R VO: Seven Nobel prize—


AB: Yes. In this little town. Ha ha!


R VO:
A crossroads town is more often than not a wealthy town. Basel has attracted many international companies to the shores of the wandering Rhine. And the wealth manifests in glittering edifices, both grand and modest, simple and extravagant. The world-renowned architecture firm Herzog & de Meuron hails from Basel, their work characterized by a love of diverse materials and the concept of architecture as a social sculpture. Architects Frank Gehry, Mario Botta and Renzo Piano are but a few of the many to make leave their bold mark in Basel.

R OC:
The early travelers and traders through here were in a way like bees pollinating gardens far from where they started, bringing with them new ideas, culture, art and food.

R VO:
Little vegetable markets and cheese stalls bejewel these vibrant streets.
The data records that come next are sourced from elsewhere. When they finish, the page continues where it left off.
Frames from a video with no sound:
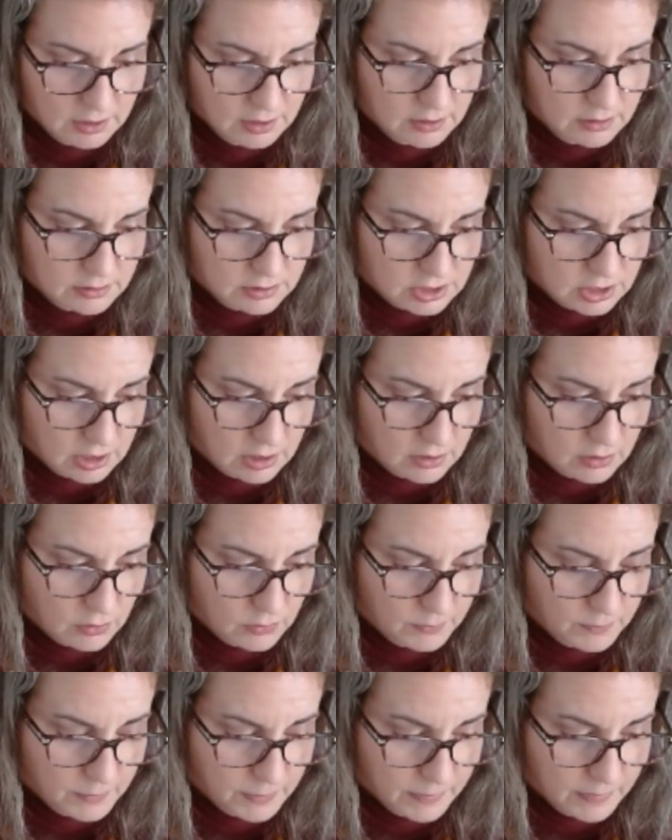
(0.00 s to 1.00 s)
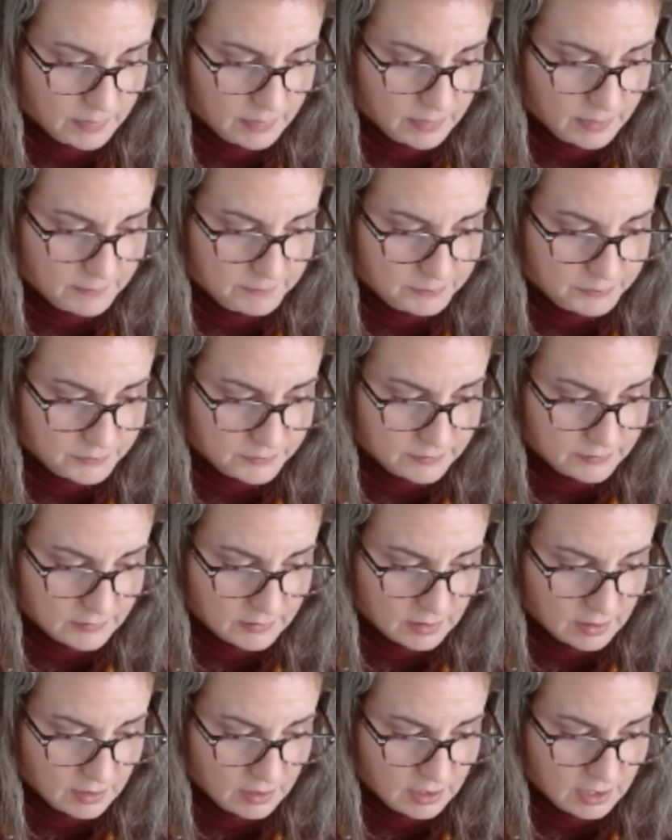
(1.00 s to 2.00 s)
So
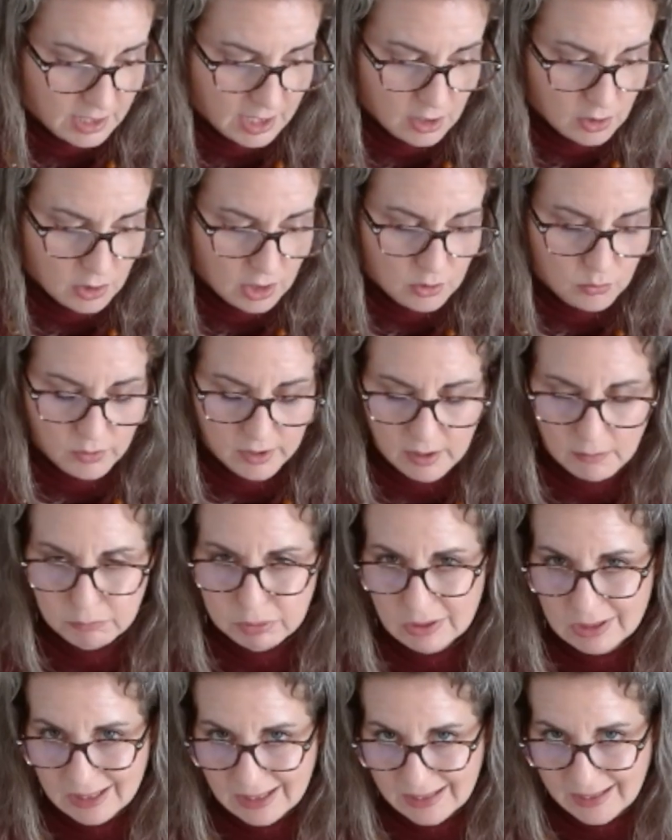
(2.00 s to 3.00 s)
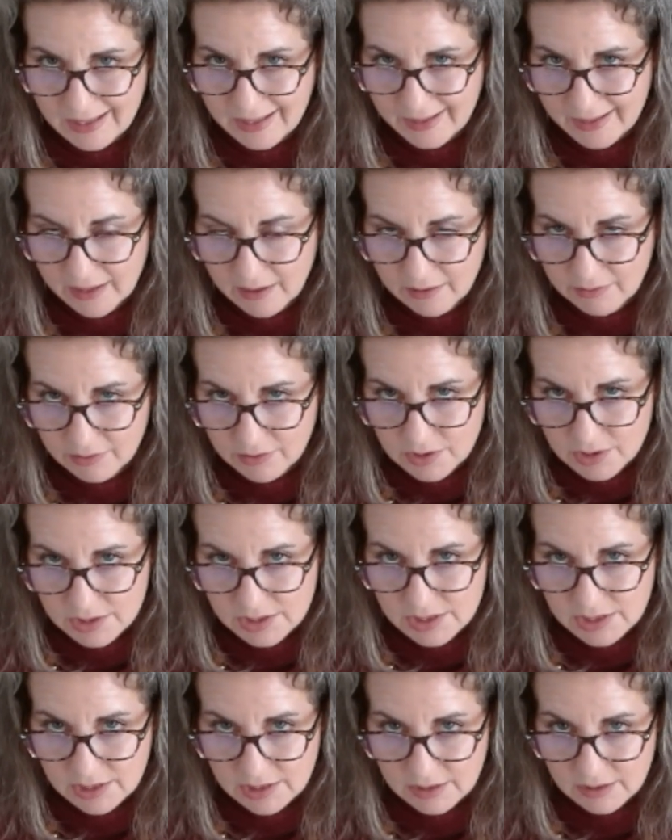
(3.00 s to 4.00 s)
how can we apply
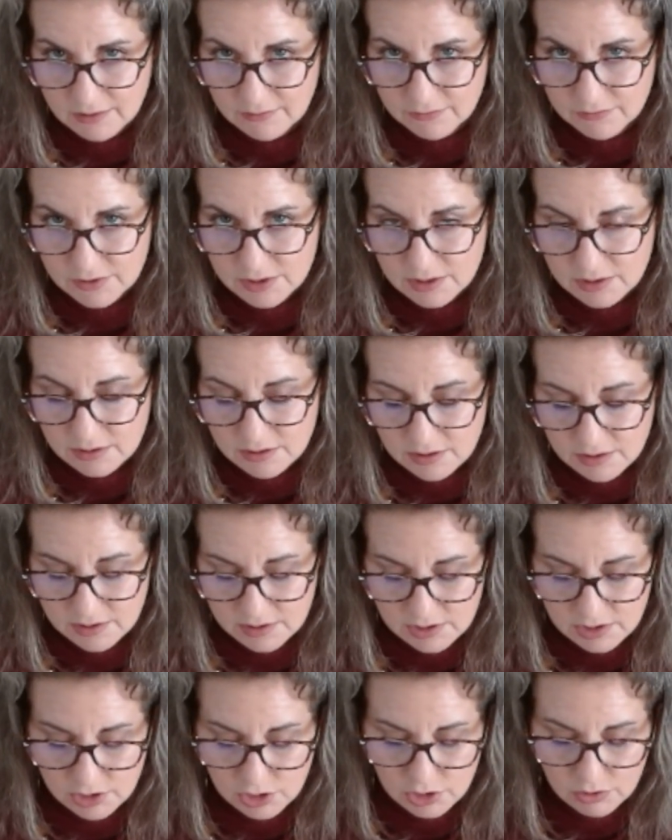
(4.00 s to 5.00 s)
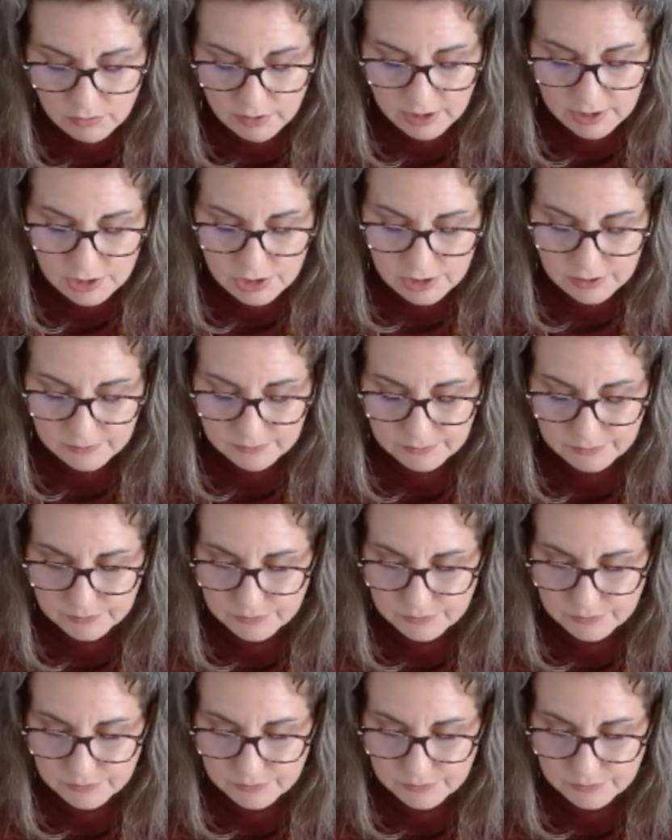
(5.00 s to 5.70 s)
this gift to this situation?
The Swiss have the highest consumption of organic foods of any country in Europe. But still, they love their beer, schnitzel and cheese.
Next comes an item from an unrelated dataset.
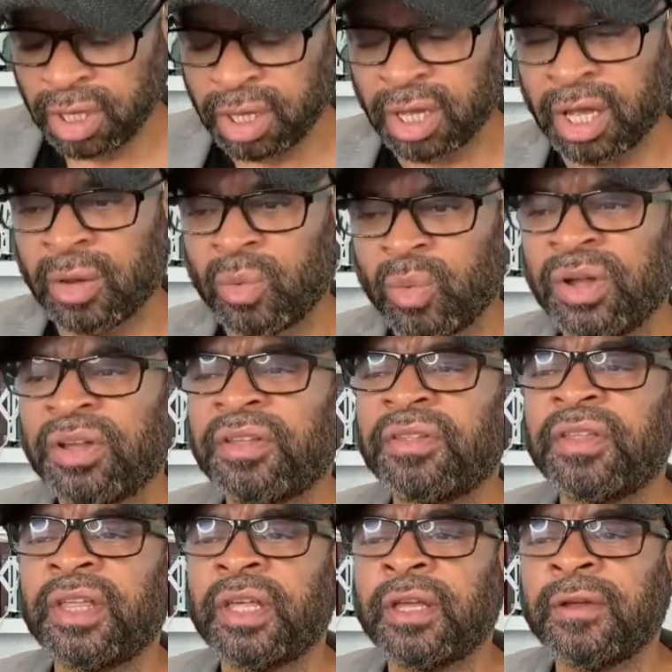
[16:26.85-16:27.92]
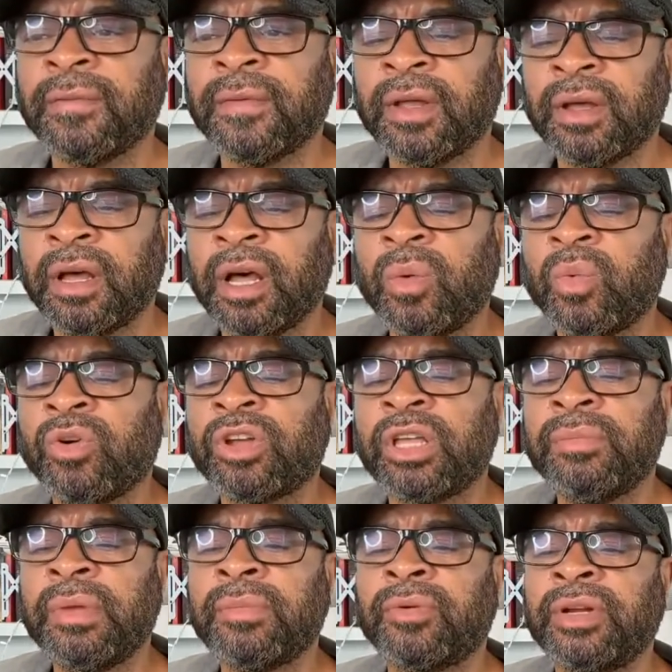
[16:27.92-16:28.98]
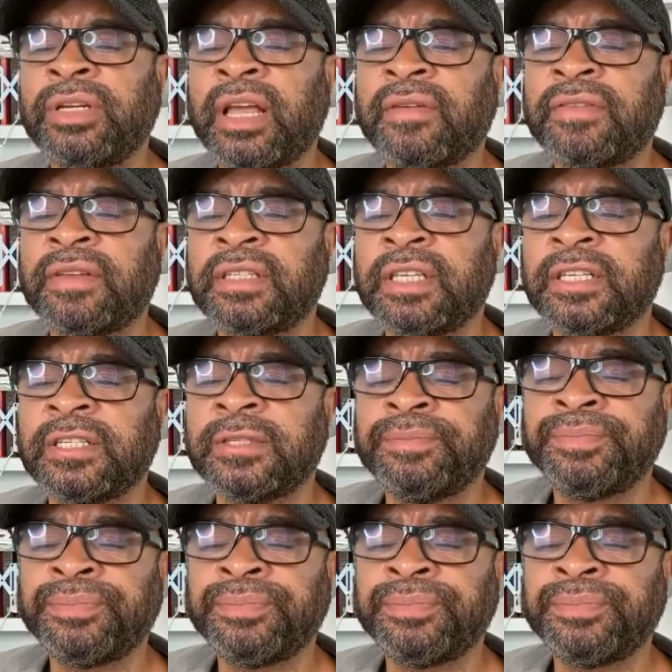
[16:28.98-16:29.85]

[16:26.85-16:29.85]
with the working memory deficits.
R OC: Hello, hello, hello.

Cheese seller:
That's our special house cheese.

R OC: Aha.

Cheese seller:
The mild one, not too strong, not too mild.

R OC: It's very mild.

Cheese seller:
You like stronger?

R OC: I do like stronger. I do like stronger, so—

Cheese seller:
This here is a little bit stronger but not too strong.
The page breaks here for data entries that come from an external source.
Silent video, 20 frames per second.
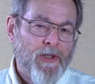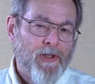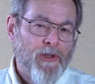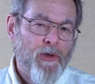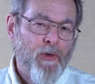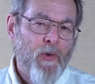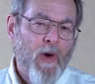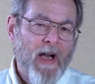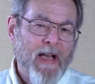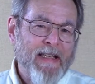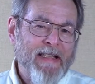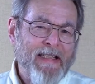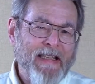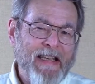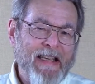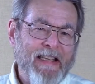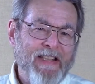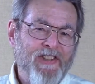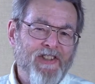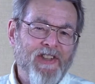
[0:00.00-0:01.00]
to
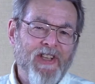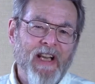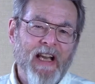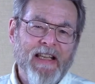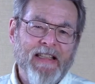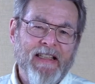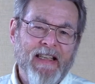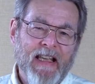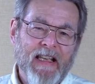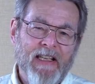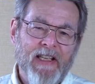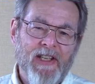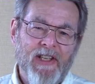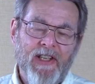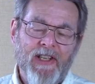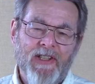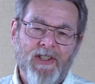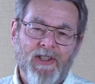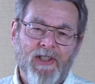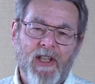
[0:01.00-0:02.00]
ideas and
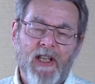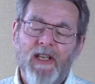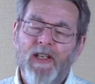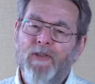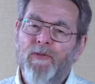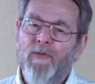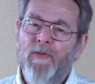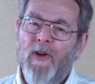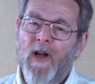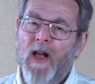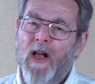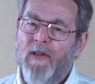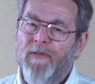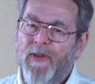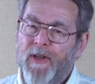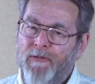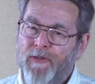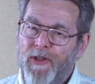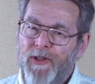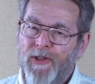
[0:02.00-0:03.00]
identities that
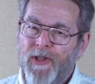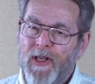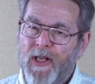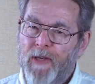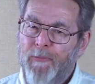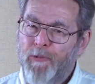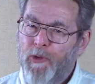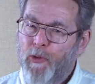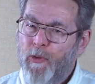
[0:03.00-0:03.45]
involve everything up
R OC: Mm, that has some bite to it. That's good.   

R VO:
If food is a window to the soul, then Basel’s gastronomy reveals a distinctively Swiss soul. It melts the best of its neighbors into one big fondue. The exquisiteness of Swiss patriotism is that it starts with difference—the cantons—and ends with inclusion—the country.

R VO:
The melting pot of ideas in this crossroads city forged an artist who pushed the boundaries of form and function. The sculptor Jean Tinguely grew up in Basel. He was obsessed with detail, with precision, timing and machinations—all very Swiss. But it’s precision with a kink. Tinguely enjoyed publicly destroying his art as much as creating it.  “Playing is art,” he wrote. “So I am playing.”  The curators at the Tinguely Museum have to stagger playing his sculptures because if all of them were to run at once the din would be overwhelming. It’s the Yellowstone of art galleries with little eruptions happening all the time in different parts of the museum.

Roland Wetzel:
Basel was a center of art from the areas surrounding this. France, there's Germany, there's Switzerland, and a lot of artists come together here, not only since Art Basel exists but also before, and it was always a city of culture. The beautiful museums. The oldest public museum is in Basel. It was a place where it was good to be and to make art and to be noticed. When you asked him, "Are you a mechanic?" he said, "I am a poet, and the mechanic is only what I use to make this poetry."

R OC:
Uh-huh. And so this is poetry in motion.

RW:
This is poetry in motion, yeah. Yeah. [chuckles] 

R VO:
It’s contrary to logic that this place would become such a handshake to the world. But both because of and in spite of its barriers, it defied reason and opened up paths to all points of the compass.

R VO:
A gift of geography, perhaps? For one thing, fertile mountain valleys create economies in which small farms thrive. In turn, the trading of crops helps build up financial and educational capital, a key foundation to democracy. And as opposed to coastal flatlands that can be easily occupied by armies, the Swiss terrain created opportunity for freedom.

R VO:
But beyond the land, it took determination, a solemn vow of loyalty and a fierce dedication to freedom for this sublime slice of Europe to be born Switzerland. This little stronghold launched itself from a precipitous backwater to the epicenter of trade. And to sustain their hard-earned independence, the people became masterful architects of neutrality.

R OC:
The Swiss developed a world view through centuries of movement, the results of prophets and pilgrims, saints and spies, traders and thieves, lifting through their alpine gates.

R VO:
Yet while the Swiss opened wide their doors, they did so with great foresight and care. This paramount nation first and foremost discerned itself, and then it radiated the world.